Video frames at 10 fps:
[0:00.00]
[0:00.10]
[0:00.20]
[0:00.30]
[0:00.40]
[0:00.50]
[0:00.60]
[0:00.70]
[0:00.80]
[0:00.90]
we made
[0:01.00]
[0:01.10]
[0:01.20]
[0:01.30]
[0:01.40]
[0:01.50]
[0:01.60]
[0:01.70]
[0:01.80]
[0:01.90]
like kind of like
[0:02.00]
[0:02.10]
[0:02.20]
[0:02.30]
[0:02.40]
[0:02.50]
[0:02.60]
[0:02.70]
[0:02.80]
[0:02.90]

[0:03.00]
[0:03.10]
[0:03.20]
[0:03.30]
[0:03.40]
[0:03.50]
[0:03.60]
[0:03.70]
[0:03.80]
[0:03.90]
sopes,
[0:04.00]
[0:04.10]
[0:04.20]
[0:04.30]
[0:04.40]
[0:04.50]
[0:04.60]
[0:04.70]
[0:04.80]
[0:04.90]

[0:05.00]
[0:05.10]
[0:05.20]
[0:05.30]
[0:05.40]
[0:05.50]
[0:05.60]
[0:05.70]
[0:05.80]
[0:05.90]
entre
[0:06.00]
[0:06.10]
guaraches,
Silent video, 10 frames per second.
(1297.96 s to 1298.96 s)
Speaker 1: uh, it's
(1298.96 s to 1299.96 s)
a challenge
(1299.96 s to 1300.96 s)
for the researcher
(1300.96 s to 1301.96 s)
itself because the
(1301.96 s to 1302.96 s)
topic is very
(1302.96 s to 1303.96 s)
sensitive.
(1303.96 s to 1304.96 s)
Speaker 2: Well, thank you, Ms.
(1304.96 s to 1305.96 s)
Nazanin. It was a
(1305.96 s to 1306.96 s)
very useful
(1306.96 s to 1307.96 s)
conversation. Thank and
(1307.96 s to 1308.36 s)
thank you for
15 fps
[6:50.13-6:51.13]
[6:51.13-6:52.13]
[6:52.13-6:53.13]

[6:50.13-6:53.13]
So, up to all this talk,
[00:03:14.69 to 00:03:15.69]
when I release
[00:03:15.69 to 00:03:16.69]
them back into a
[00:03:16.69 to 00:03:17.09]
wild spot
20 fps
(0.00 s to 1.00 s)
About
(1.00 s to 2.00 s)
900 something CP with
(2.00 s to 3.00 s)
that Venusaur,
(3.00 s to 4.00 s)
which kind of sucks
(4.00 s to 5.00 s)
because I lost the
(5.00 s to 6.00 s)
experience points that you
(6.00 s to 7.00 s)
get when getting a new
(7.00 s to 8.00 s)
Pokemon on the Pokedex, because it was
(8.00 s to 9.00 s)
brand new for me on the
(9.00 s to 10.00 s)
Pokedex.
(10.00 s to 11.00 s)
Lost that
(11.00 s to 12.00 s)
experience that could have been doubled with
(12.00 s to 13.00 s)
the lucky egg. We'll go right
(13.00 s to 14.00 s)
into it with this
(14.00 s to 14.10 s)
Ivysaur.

+-------+

- Work task
The response has to give back every record verbatim.

- Expected output
Video frames at 10 fps:
[0:00.00]
[0:00.10]
[0:00.20]
[0:00.30]
[0:00.40]
[0:00.50]
[0:00.60]
[0:00.70]
[0:00.80]
[0:00.90]
we made
[0:01.00]
[0:01.10]
[0:01.20]
[0:01.30]
[0:01.40]
[0:01.50]
[0:01.60]
[0:01.70]
[0:01.80]
[0:01.90]
like kind of like
[0:02.00]
[0:02.10]
[0:02.20]
[0:02.30]
[0:02.40]
[0:02.50]
[0:02.60]
[0:02.70]
[0:02.80]
[0:02.90]

[0:03.00]
[0:03.10]
[0:03.20]
[0:03.30]
[0:03.40]
[0:03.50]
[0:03.60]
[0:03.70]
[0:03.80]
[0:03.90]
sopes,
[0:04.00]
[0:04.10]
[0:04.20]
[0:04.30]
[0:04.40]
[0:04.50]
[0:04.60]
[0:04.70]
[0:04.80]
[0:04.90]

[0:05.00]
[0:05.10]
[0:05.20]
[0:05.30]
[0:05.40]
[0:05.50]
[0:05.60]
[0:05.70]
[0:05.80]
[0:05.90]
entre
[0:06.00]
[0:06.10]
guaraches,
Silent video, 10 frames per second.
(1297.96 s to 1298.96 s)
Speaker 1: uh, it's
(1298.96 s to 1299.96 s)
a challenge
(1299.96 s to 1300.96 s)
for the researcher
(1300.96 s to 1301.96 s)
itself because the
(1301.96 s to 1302.96 s)
topic is very
(1302.96 s to 1303.96 s)
sensitive.
(1303.96 s to 1304.96 s)
Speaker 2: Well, thank you, Ms.
(1304.96 s to 1305.96 s)
Nazanin. It was a
(1305.96 s to 1306.96 s)
very useful
(1306.96 s to 1307.96 s)
conversation. Thank and
(1307.96 s to 1308.36 s)
thank you for
15 fps
[6:50.13-6:51.13]
[6:51.13-6:52.13]
[6:52.13-6:53.13]

[6:50.13-6:53.13]
So, up to all this talk,
[00:03:14.69 to 00:03:15.69]
when I release
[00:03:15.69 to 00:03:16.69]
them back into a
[00:03:16.69 to 00:03:17.09]
wild spot
20 fps
(0.00 s to 1.00 s)
About
(1.00 s to 2.00 s)
900 something CP with
(2.00 s to 3.00 s)
that Venusaur,
(3.00 s to 4.00 s)
which kind of sucks
(4.00 s to 5.00 s)
because I lost the
(5.00 s to 6.00 s)
experience points that you
(6.00 s to 7.00 s)
get when getting a new
(7.00 s to 8.00 s)
Pokemon on the Pokedex, because it was
(8.00 s to 9.00 s)
brand new for me on the
(9.00 s to 10.00 s)
Pokedex.
(10.00 s to 11.00 s)
Lost that
(11.00 s to 12.00 s)
experience that could have been doubled with
(12.00 s to 13.00 s)
the lucky egg. We'll go right
(13.00 s to 14.00 s)
into it with this
(14.00 s to 14.10 s)
Ivysaur.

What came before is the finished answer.